## Work item
A letter-for-letter copy of the listing is required, with no pictures in it.
──────── Data listing ────────
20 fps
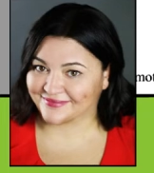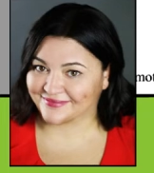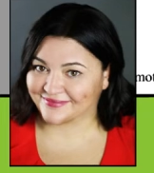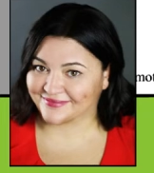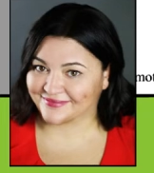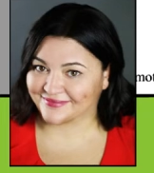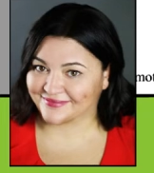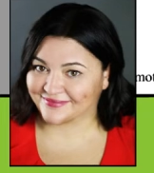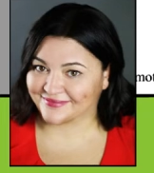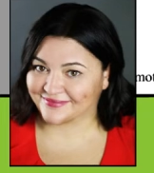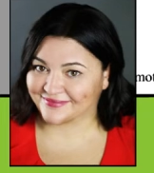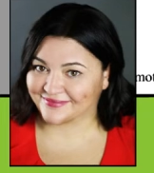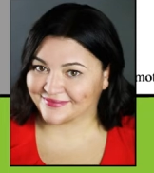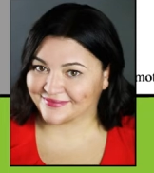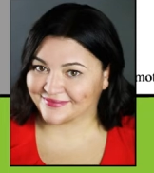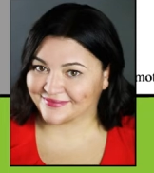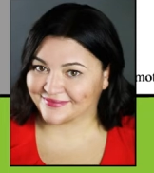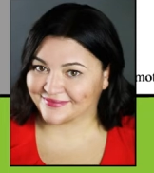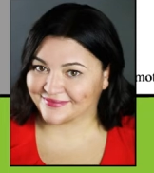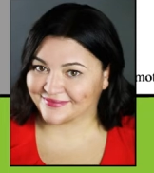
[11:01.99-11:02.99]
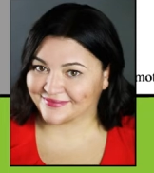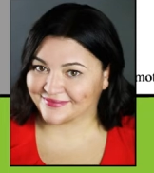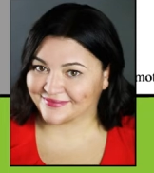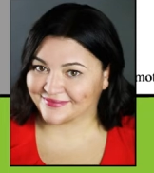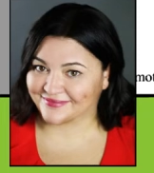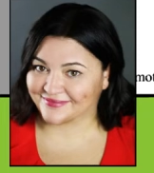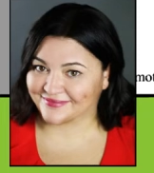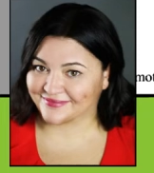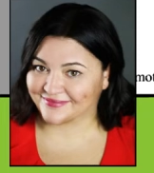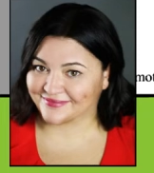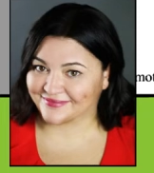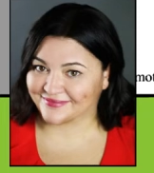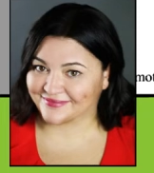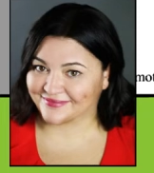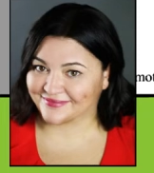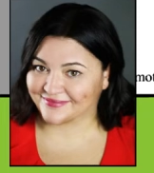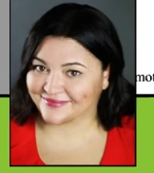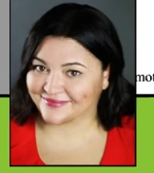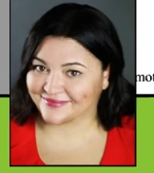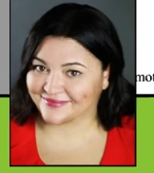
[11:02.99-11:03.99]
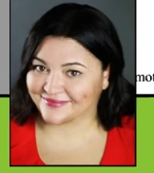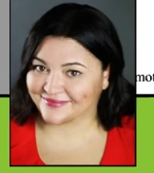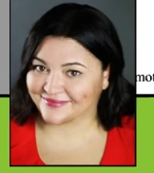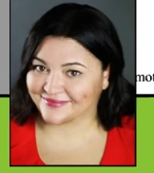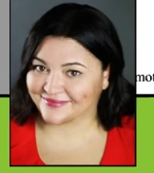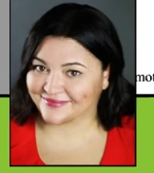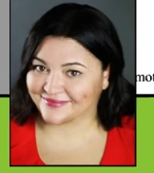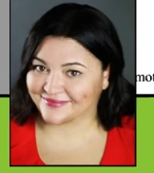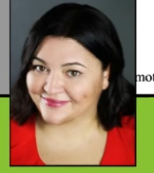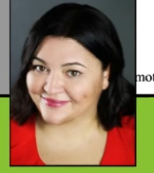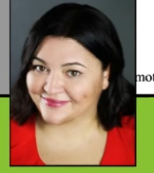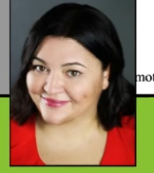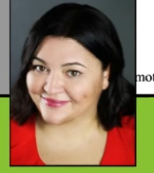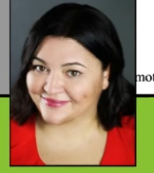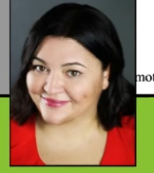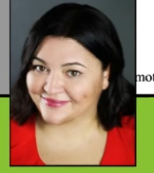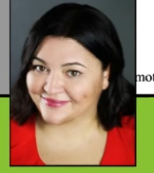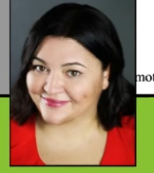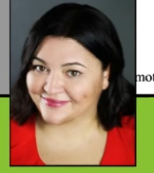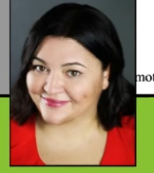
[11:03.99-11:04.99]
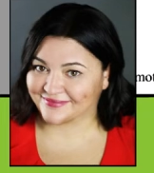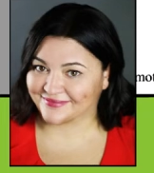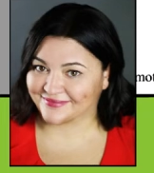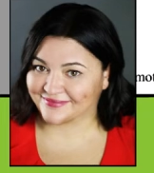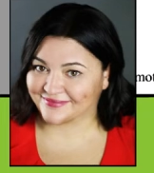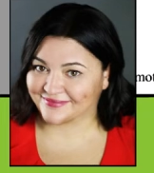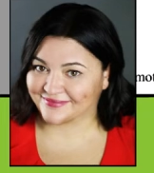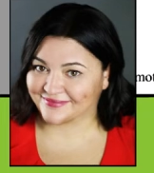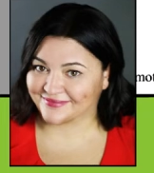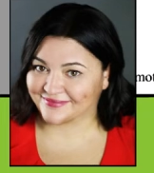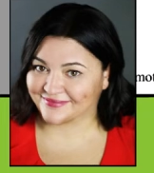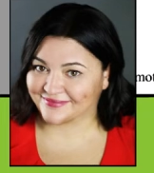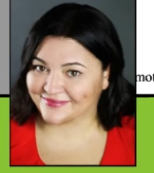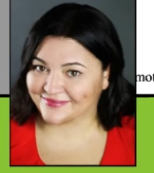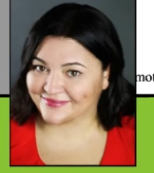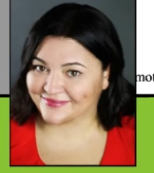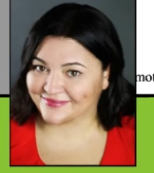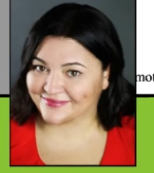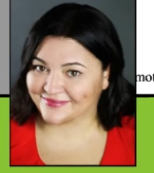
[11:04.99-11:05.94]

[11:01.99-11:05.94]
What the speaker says: No one is speaking in this clip.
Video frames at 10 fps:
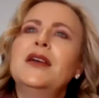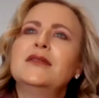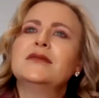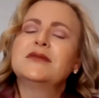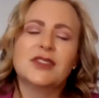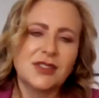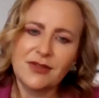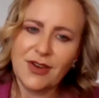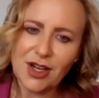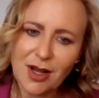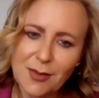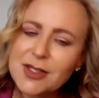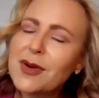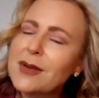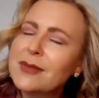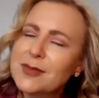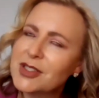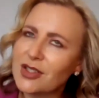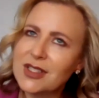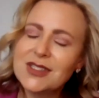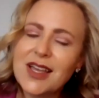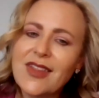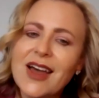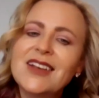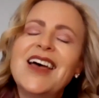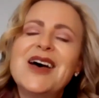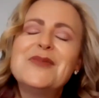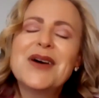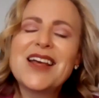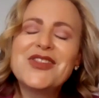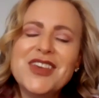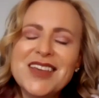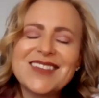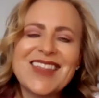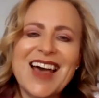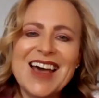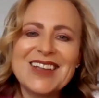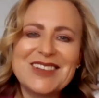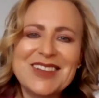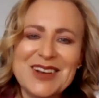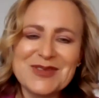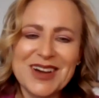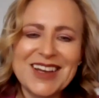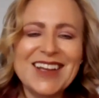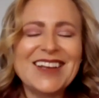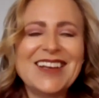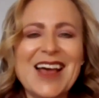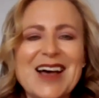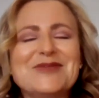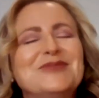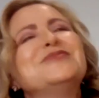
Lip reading: I mean, this is a very complex problem. I'm still going to say that, but I think that what it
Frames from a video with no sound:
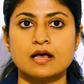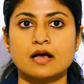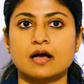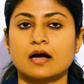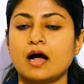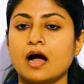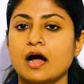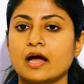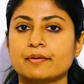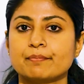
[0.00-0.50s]
a
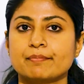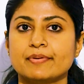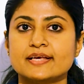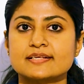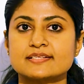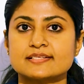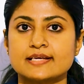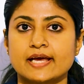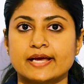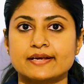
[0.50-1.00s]
high
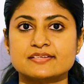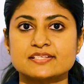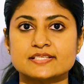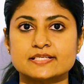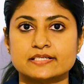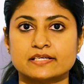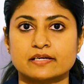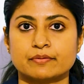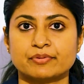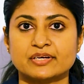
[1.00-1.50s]
baseline
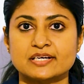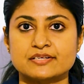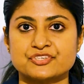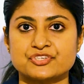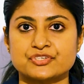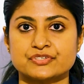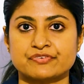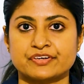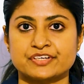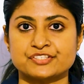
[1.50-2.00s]
serum
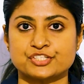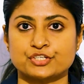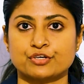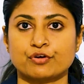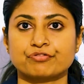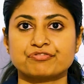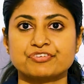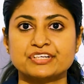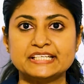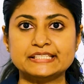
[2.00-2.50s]
concentration
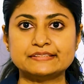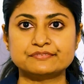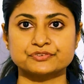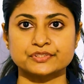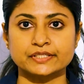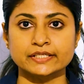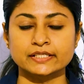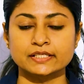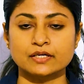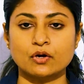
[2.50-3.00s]
of
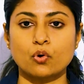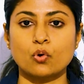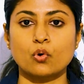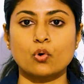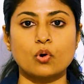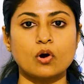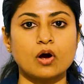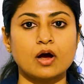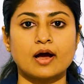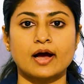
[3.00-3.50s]
T3,
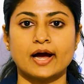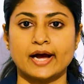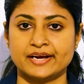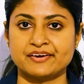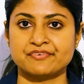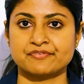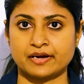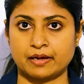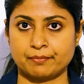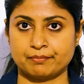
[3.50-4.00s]
or high
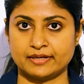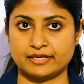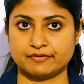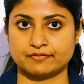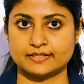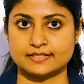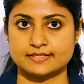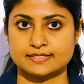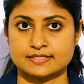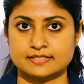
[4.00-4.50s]
TRAB
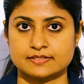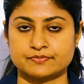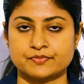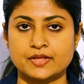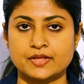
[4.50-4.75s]
levels.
────────
## Finished exercise
20 fps
[11:01.99-11:02.99]
[11:02.99-11:03.99]
[11:03.99-11:04.99]
[11:04.99-11:05.94]

[11:01.99-11:05.94]
What the speaker says: No one is speaking in this clip.
Video frames at 10 fps:
Lip reading: I mean, this is a very complex problem. I'm still going to say that, but I think that what it
Frames from a video with no sound:
[0.00-0.50s]
a
[0.50-1.00s]
high
[1.00-1.50s]
baseline
[1.50-2.00s]
serum
[2.00-2.50s]
concentration
[2.50-3.00s]
of
[3.00-3.50s]
T3,
[3.50-4.00s]
or high
[4.00-4.50s]
TRAB
[4.50-4.75s]
levels.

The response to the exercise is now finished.